„Wir wollen eine starke demokratische Opposition schaffen“

Präsidentschaftskandidat Mustafa Barghuti fordert eine Demokratisierung in den besetzten Gebieten. Gegenüber Israel beharrt er auf dem Rückkehrrecht der Flüchtlinge

taz: Was bedeutet diese Wahl für die Palästinenser?

Mustafa Barghuti: Diese Wahl ist wichtig, weil sie auf vielerlei Art helfen kann, Probleme zu lösen und ein echtes demokratisches System zu bilden. Wir haben schon seit langer Zeit darauf hingearbeitet. Die Wahl ist der einzige Weg, die Krise im palästinensischen politischen System zu lösen.

Was sind die wichtigsten Punkte Ihres Wahlprogramms?

Wir wollen die Besetzung, die es nun seit 37 Jahren gibt, zu einem Ende bringen. Wir wollen eine endgültige Lösung des Konflikts erreichen, einen richtigen Frieden. In meinen Augen können wir uns nicht mit Zwischenlösungen zufrieden geben. Wir müssen den Konflikt ganz beenden. Darüber hinaus wollen wir eine interne demokratische Reform verwirklichen und ein unabhängiges Rechtssystem etablieren. Entscheidend ist, dass eine richtige Reform angepackt wird, nicht nur kosmetische Veränderungen.
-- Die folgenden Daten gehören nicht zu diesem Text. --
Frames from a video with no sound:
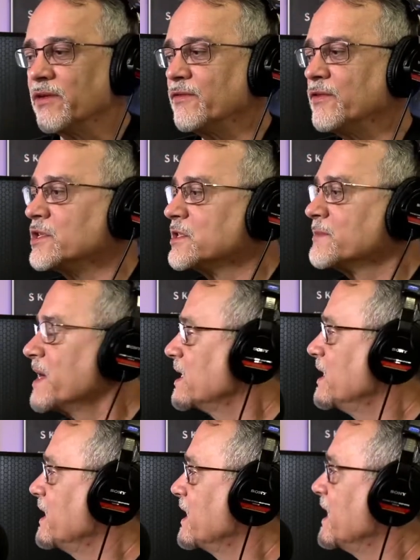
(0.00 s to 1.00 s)
If you're
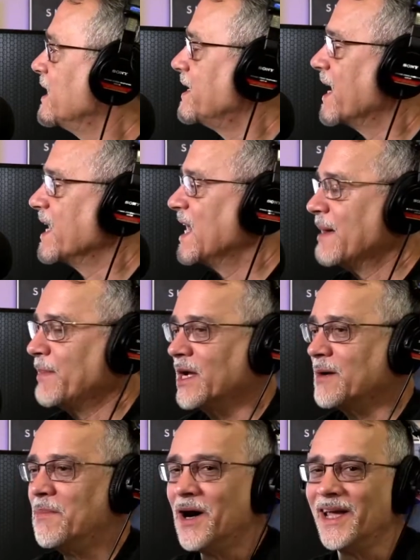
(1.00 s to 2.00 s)
expecting to get a dynamic
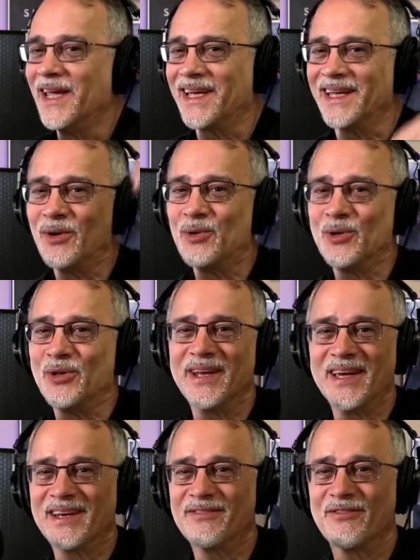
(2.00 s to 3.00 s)
mic and hold it
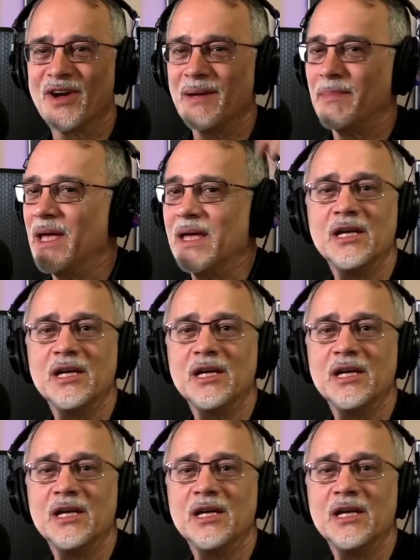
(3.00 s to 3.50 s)
out of frame,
Schließlich wollen wir auch die sozialen und wirtschaftlichen Probleme wie Arbeitslosigkeit und Armut angehen und der jungen Generation Möglichkeiten schaffen, zu lernen und zu arbeiten.
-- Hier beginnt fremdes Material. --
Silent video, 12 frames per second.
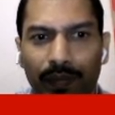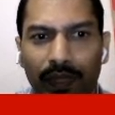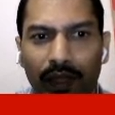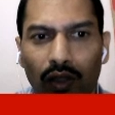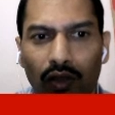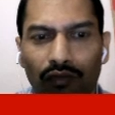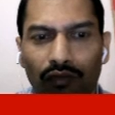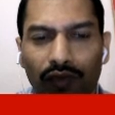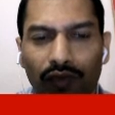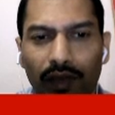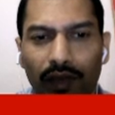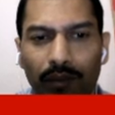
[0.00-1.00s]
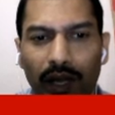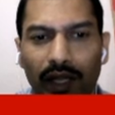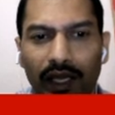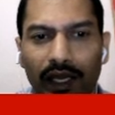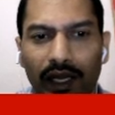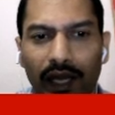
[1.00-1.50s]
of a
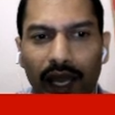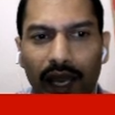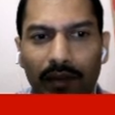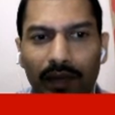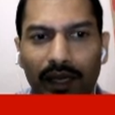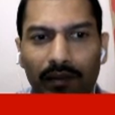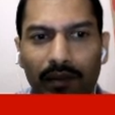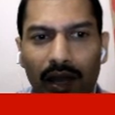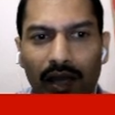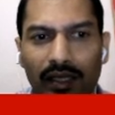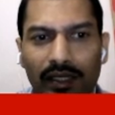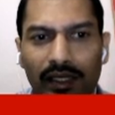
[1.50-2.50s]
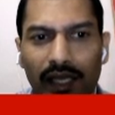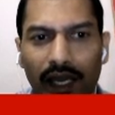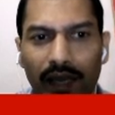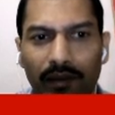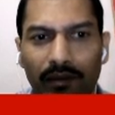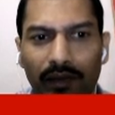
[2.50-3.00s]
particle having mass
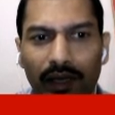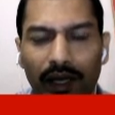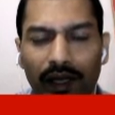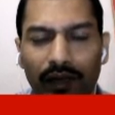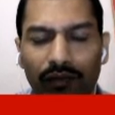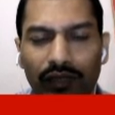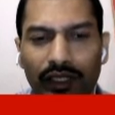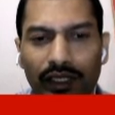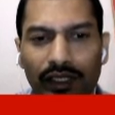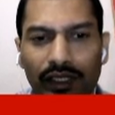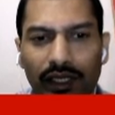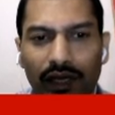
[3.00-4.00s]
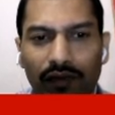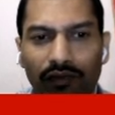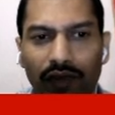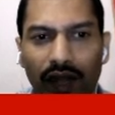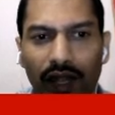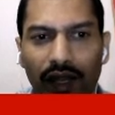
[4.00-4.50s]
m and which is
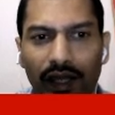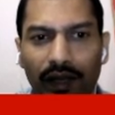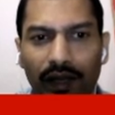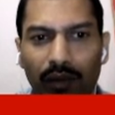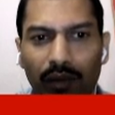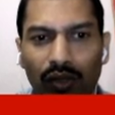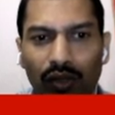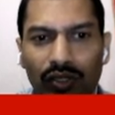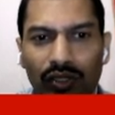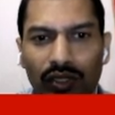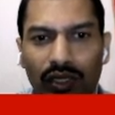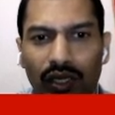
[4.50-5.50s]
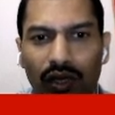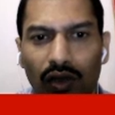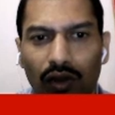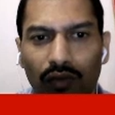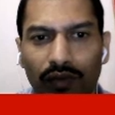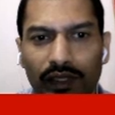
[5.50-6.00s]
confined in a box
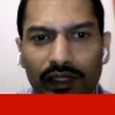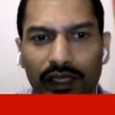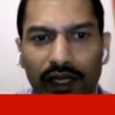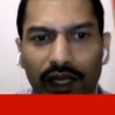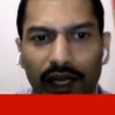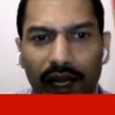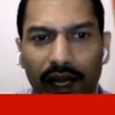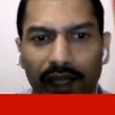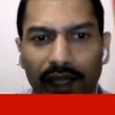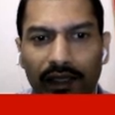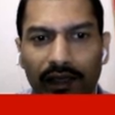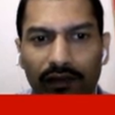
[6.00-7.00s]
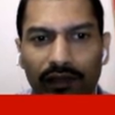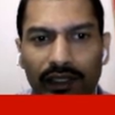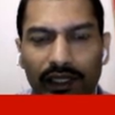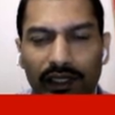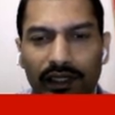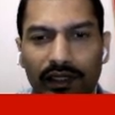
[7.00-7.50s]
of a certain length, which
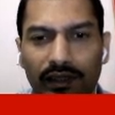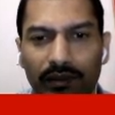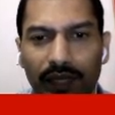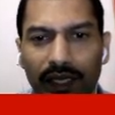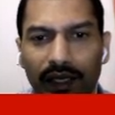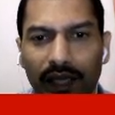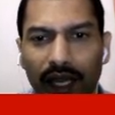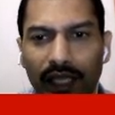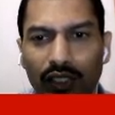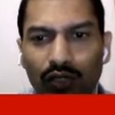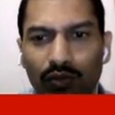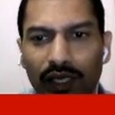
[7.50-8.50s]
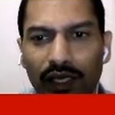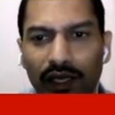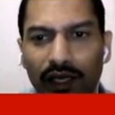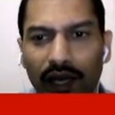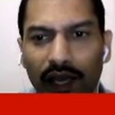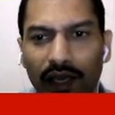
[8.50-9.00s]
is being assumed here
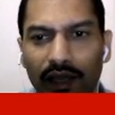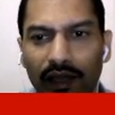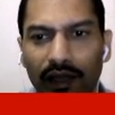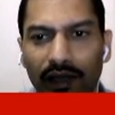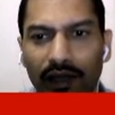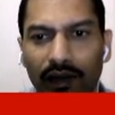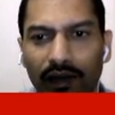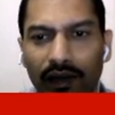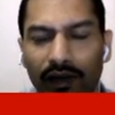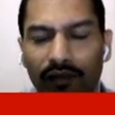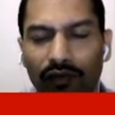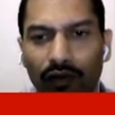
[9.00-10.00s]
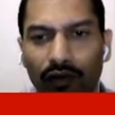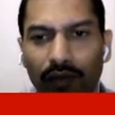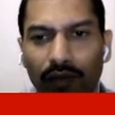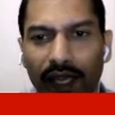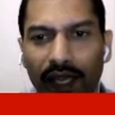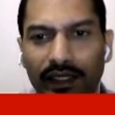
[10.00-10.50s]
like from
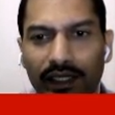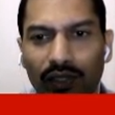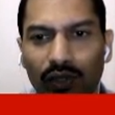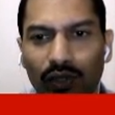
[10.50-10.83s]
x equal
Wie wollen Sie die Israelis zu Verhandlungen bewegen? Scharon ist gegenüber der Idee von Verhandlungen überhaupt nicht offen.

Indem wir einen starken internationalen Druck schaffen, wie das in Südafrika gegen die Apartheid der Fall war. Wenn wir einen Machtkampf auf faire Art und Weise austragen, uns auf einen gewaltlosen Kampf des Volkes konzentrieren und die internationale Gemeinschaft mobilisieren, dann können wir eine neue Situation schaffen.

Wie wäre Ihrer Meinung nach eine Waffenruhe zu erreichen?

Auf der palästinensischen Seite gibt es schon die Bereitschaft für eine Waffenruhe, alle Gruppen sind dazu bereit. Das Problem ist Israel. Israel will keine zweiseitige Waffenruhe. Es handelt sich hier wieder um eine Frage der internationalen Hilfe.

Wie ist Ihre Position zum Rückkehrrecht für palästinensische Flüchtlinge?

Das Rückkehrrecht ist ein Recht, über das nicht verhandelt werden kann. Nur über seine Realisierung kann verhandelt werden. Zudem ist es im Völkerrecht eingebettet. Bis jetzt anerkennt Israel dieses Recht nicht, wie es auch viele andere Rechte nicht anerkennt. Das Grundproblem ist die israelische Position, denn die Besetzung muss beendet werden, bevor ein Friedensprozess beginnen kann. Israel hat bisher aber nicht angedeutet, dass es die Besetzung beenden will. Im Gegenteil, Scharon hat vor kurzem gesagt, dass die Grenzen nicht zur Waffenstillstandslinie von 1967 zurückkehren werden. Er lehnt es auch ab, sich der palästinensischen Flüchtlinge und der Jerusalemfrage anzunehmen.

Hat Arafats Tod in Ihren Augen etwas verändert?

Momentan haben wir das gleiche politische System wie vorher, nur ohne Arafat. Ich denke nicht, dass Abu Masen anders ist als dieses System. Wir haben in dieser Wahl zwei Ziele: Erstens wollen wir die Wahlen gewinnen und zweitens wollen wir Palästina in eine andere Richtung, in eine Demokratisierung des politischen Systems treiben und eine starke demokratische Opposition schaffen. Dadurch würde sich das gesamte politische System verändern. Bis jetzt hat sich nichts verändert, nicht eine einzige Person ist ausgewechselt worden. Es ist das gleiche System, nur ohne Arafat. Die Konzentration auf Arafat war so stark, dass die Menschen vergessen haben, sich das System als ein Ganzes anzuschauen.